→ **WHAT YOU ARE ASKED TO DO**:
Since pictures are not wanted, repeat only the text of the records, word for word.

Stored data entries
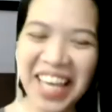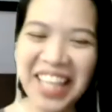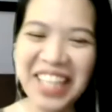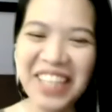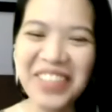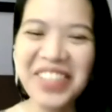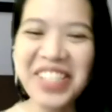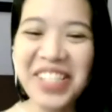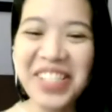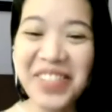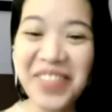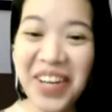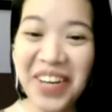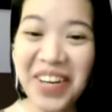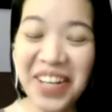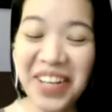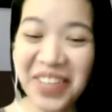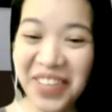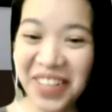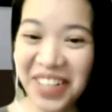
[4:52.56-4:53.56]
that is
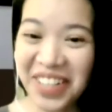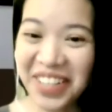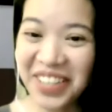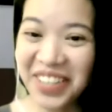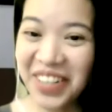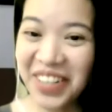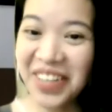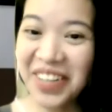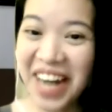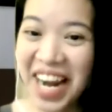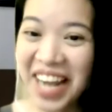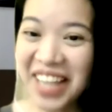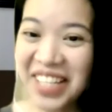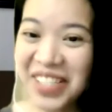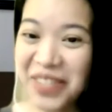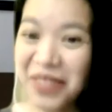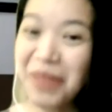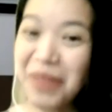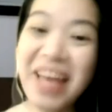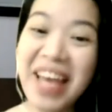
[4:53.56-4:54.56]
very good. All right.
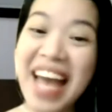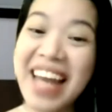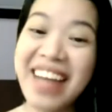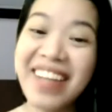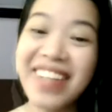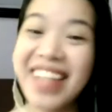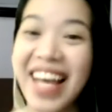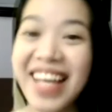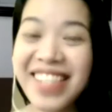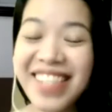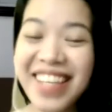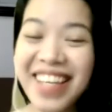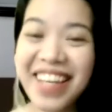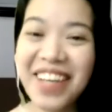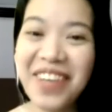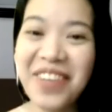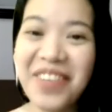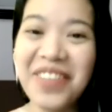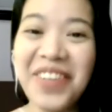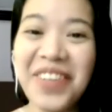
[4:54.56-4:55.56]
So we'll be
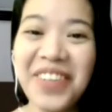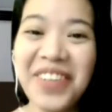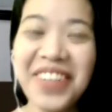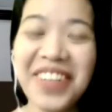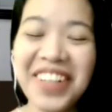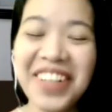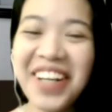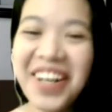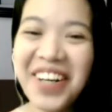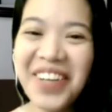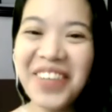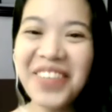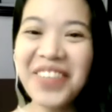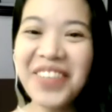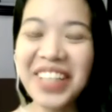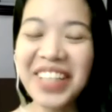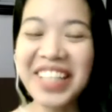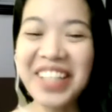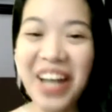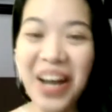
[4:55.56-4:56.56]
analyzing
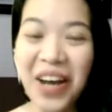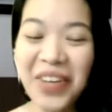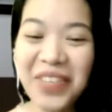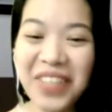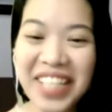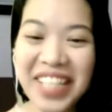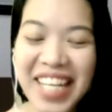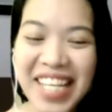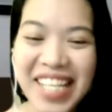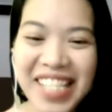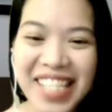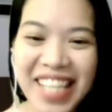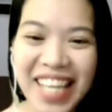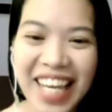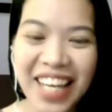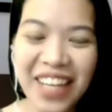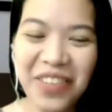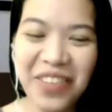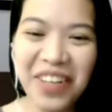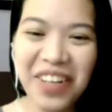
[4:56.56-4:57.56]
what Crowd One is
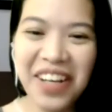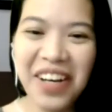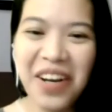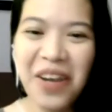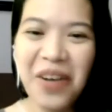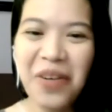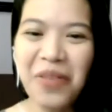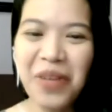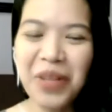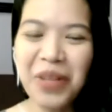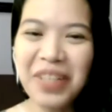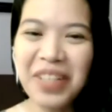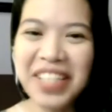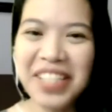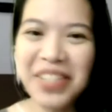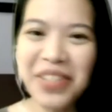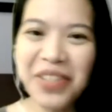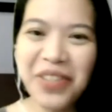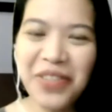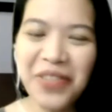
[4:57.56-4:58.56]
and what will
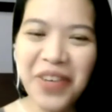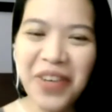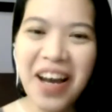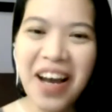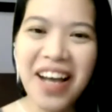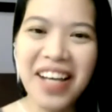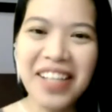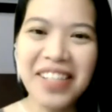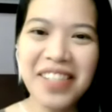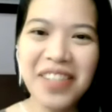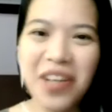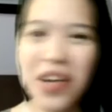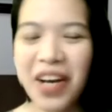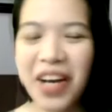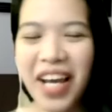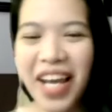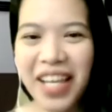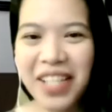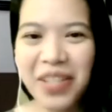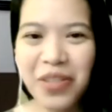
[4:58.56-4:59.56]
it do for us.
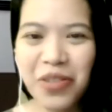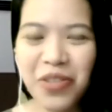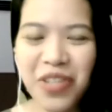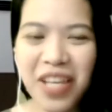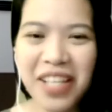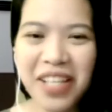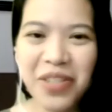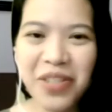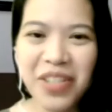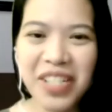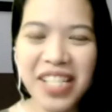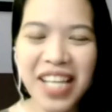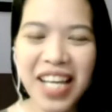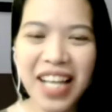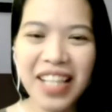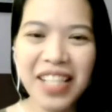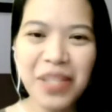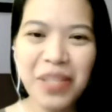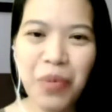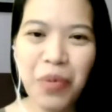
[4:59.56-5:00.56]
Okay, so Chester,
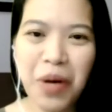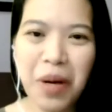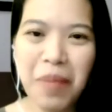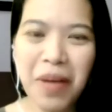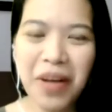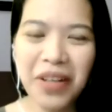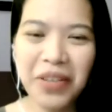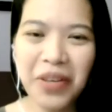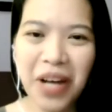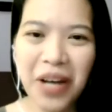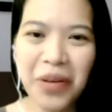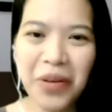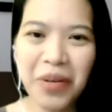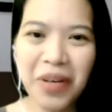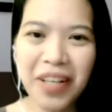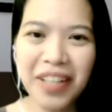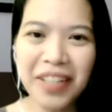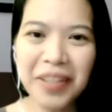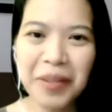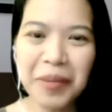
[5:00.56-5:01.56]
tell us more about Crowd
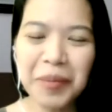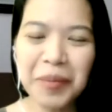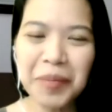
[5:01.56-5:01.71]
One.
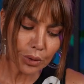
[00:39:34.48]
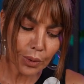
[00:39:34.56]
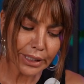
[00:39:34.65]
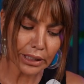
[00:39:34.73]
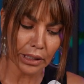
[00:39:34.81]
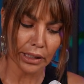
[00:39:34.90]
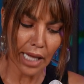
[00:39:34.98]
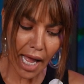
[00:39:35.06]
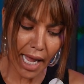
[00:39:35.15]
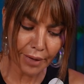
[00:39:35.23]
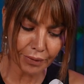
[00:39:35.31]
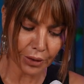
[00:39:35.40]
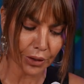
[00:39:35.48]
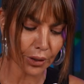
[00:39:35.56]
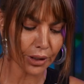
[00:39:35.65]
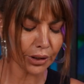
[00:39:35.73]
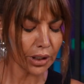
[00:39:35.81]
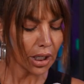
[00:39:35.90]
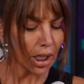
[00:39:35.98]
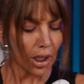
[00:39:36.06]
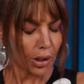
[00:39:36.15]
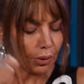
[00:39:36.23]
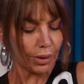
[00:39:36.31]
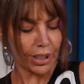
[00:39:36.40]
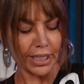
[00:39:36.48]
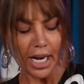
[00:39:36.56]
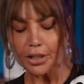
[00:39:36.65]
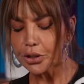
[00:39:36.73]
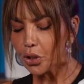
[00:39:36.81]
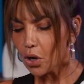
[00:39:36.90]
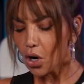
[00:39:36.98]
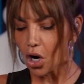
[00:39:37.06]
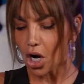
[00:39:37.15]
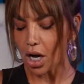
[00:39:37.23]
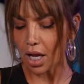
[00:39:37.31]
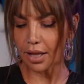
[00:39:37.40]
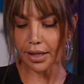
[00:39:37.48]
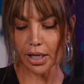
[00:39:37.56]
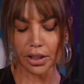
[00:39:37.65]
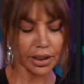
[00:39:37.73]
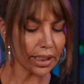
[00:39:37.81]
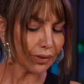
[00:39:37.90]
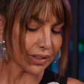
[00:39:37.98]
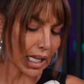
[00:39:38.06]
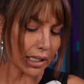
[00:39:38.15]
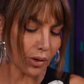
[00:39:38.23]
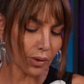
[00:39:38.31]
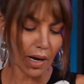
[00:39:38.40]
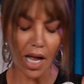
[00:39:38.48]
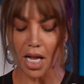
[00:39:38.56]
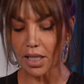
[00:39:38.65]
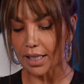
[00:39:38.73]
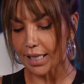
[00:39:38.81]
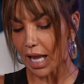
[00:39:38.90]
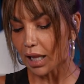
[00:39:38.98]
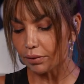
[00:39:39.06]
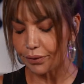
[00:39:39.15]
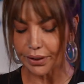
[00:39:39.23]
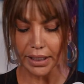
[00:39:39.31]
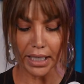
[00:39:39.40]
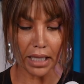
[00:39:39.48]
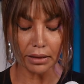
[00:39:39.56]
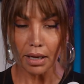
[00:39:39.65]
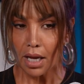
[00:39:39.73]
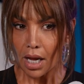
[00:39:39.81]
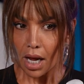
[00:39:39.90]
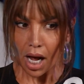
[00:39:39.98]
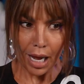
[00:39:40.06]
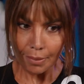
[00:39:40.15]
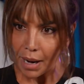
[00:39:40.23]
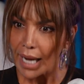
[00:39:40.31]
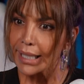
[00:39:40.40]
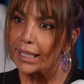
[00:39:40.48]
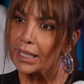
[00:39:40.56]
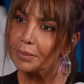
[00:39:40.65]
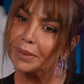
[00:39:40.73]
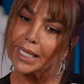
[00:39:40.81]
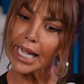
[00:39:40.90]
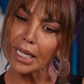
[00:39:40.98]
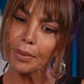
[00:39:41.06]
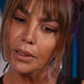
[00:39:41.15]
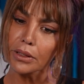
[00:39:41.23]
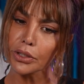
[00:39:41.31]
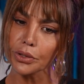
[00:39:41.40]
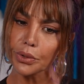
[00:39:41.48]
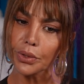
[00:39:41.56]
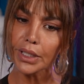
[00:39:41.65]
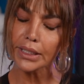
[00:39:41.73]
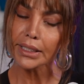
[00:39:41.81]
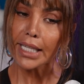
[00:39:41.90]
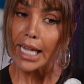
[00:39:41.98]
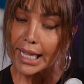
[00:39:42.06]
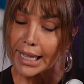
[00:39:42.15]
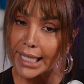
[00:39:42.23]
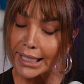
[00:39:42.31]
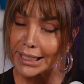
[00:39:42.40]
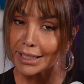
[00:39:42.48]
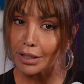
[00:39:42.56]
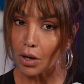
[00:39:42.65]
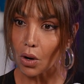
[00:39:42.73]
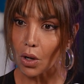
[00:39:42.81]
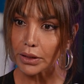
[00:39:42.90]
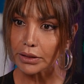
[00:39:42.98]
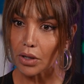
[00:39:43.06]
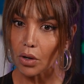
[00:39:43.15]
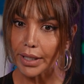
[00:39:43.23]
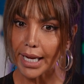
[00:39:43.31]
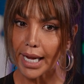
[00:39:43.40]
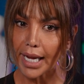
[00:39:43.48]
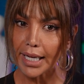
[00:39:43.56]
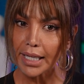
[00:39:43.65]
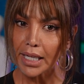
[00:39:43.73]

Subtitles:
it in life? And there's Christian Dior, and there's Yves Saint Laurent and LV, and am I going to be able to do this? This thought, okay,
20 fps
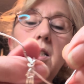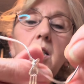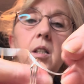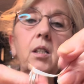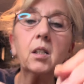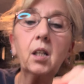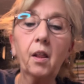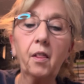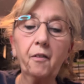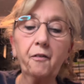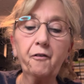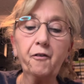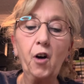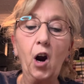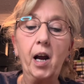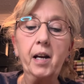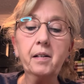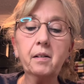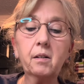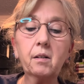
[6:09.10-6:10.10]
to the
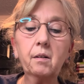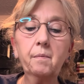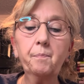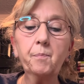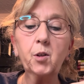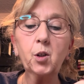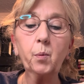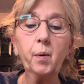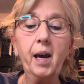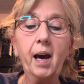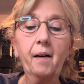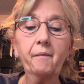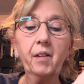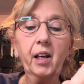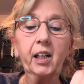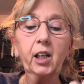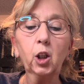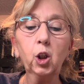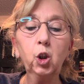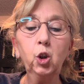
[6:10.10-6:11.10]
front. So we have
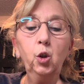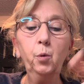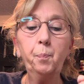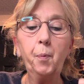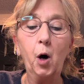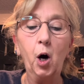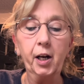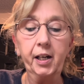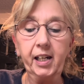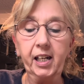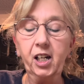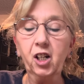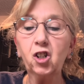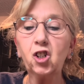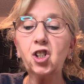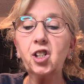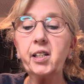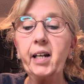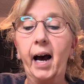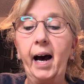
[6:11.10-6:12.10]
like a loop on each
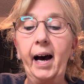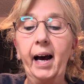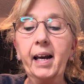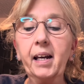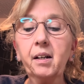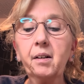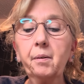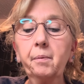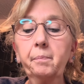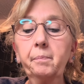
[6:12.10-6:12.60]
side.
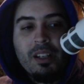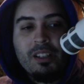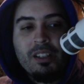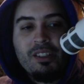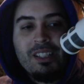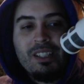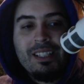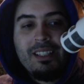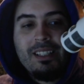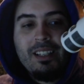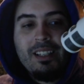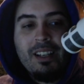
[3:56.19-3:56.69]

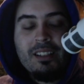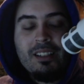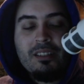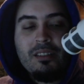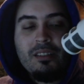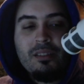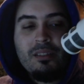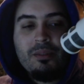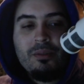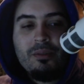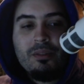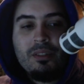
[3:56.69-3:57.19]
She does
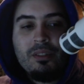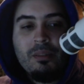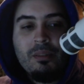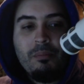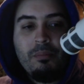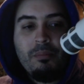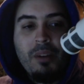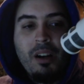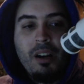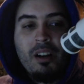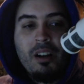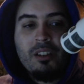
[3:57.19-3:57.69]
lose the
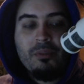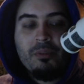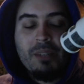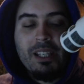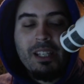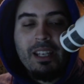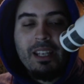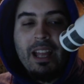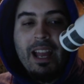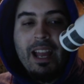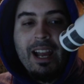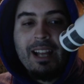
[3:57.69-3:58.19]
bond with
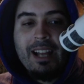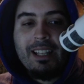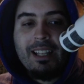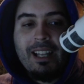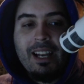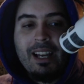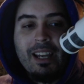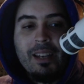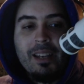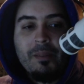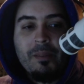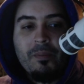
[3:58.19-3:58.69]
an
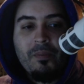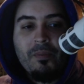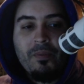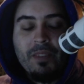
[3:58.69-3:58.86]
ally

→ **EXPECTED ANSWER**:
[4:52.56-4:53.56]
that is
[4:53.56-4:54.56]
very good. All right.
[4:54.56-4:55.56]
So we'll be
[4:55.56-4:56.56]
analyzing
[4:56.56-4:57.56]
what Crowd One is
[4:57.56-4:58.56]
and what will
[4:58.56-4:59.56]
it do for us.
[4:59.56-5:00.56]
Okay, so Chester,
[5:00.56-5:01.56]
tell us more about Crowd
[5:01.56-5:01.71]
One.
[00:39:34.48]
[00:39:34.56]
[00:39:34.65]
[00:39:34.73]
[00:39:34.81]
[00:39:34.90]
[00:39:34.98]
[00:39:35.06]
[00:39:35.15]
[00:39:35.23]
[00:39:35.31]
[00:39:35.40]
[00:39:35.48]
[00:39:35.56]
[00:39:35.65]
[00:39:35.73]
[00:39:35.81]
[00:39:35.90]
[00:39:35.98]
[00:39:36.06]
[00:39:36.15]
[00:39:36.23]
[00:39:36.31]
[00:39:36.40]
[00:39:36.48]
[00:39:36.56]
[00:39:36.65]
[00:39:36.73]
[00:39:36.81]
[00:39:36.90]
[00:39:36.98]
[00:39:37.06]
[00:39:37.15]
[00:39:37.23]
[00:39:37.31]
[00:39:37.40]
[00:39:37.48]
[00:39:37.56]
[00:39:37.65]
[00:39:37.73]
[00:39:37.81]
[00:39:37.90]
[00:39:37.98]
[00:39:38.06]
[00:39:38.15]
[00:39:38.23]
[00:39:38.31]
[00:39:38.40]
[00:39:38.48]
[00:39:38.56]
[00:39:38.65]
[00:39:38.73]
[00:39:38.81]
[00:39:38.90]
[00:39:38.98]
[00:39:39.06]
[00:39:39.15]
[00:39:39.23]
[00:39:39.31]
[00:39:39.40]
[00:39:39.48]
[00:39:39.56]
[00:39:39.65]
[00:39:39.73]
[00:39:39.81]
[00:39:39.90]
[00:39:39.98]
[00:39:40.06]
[00:39:40.15]
[00:39:40.23]
[00:39:40.31]
[00:39:40.40]
[00:39:40.48]
[00:39:40.56]
[00:39:40.65]
[00:39:40.73]
[00:39:40.81]
[00:39:40.90]
[00:39:40.98]
[00:39:41.06]
[00:39:41.15]
[00:39:41.23]
[00:39:41.31]
[00:39:41.40]
[00:39:41.48]
[00:39:41.56]
[00:39:41.65]
[00:39:41.73]
[00:39:41.81]
[00:39:41.90]
[00:39:41.98]
[00:39:42.06]
[00:39:42.15]
[00:39:42.23]
[00:39:42.31]
[00:39:42.40]
[00:39:42.48]
[00:39:42.56]
[00:39:42.65]
[00:39:42.73]
[00:39:42.81]
[00:39:42.90]
[00:39:42.98]
[00:39:43.06]
[00:39:43.15]
[00:39:43.23]
[00:39:43.31]
[00:39:43.40]
[00:39:43.48]
[00:39:43.56]
[00:39:43.65]
[00:39:43.73]

Subtitles:
it in life? And there's Christian Dior, and there's Yves Saint Laurent and LV, and am I going to be able to do this? This thought, okay,
20 fps
[6:09.10-6:10.10]
to the
[6:10.10-6:11.10]
front. So we have
[6:11.10-6:12.10]
like a loop on each
[6:12.10-6:12.60]
side.
[3:56.19-3:56.69]

[3:56.69-3:57.19]
She does
[3:57.19-3:57.69]
lose the
[3:57.69-3:58.19]
bond with
[3:58.19-3:58.69]
an
[3:58.69-3:58.86]
ally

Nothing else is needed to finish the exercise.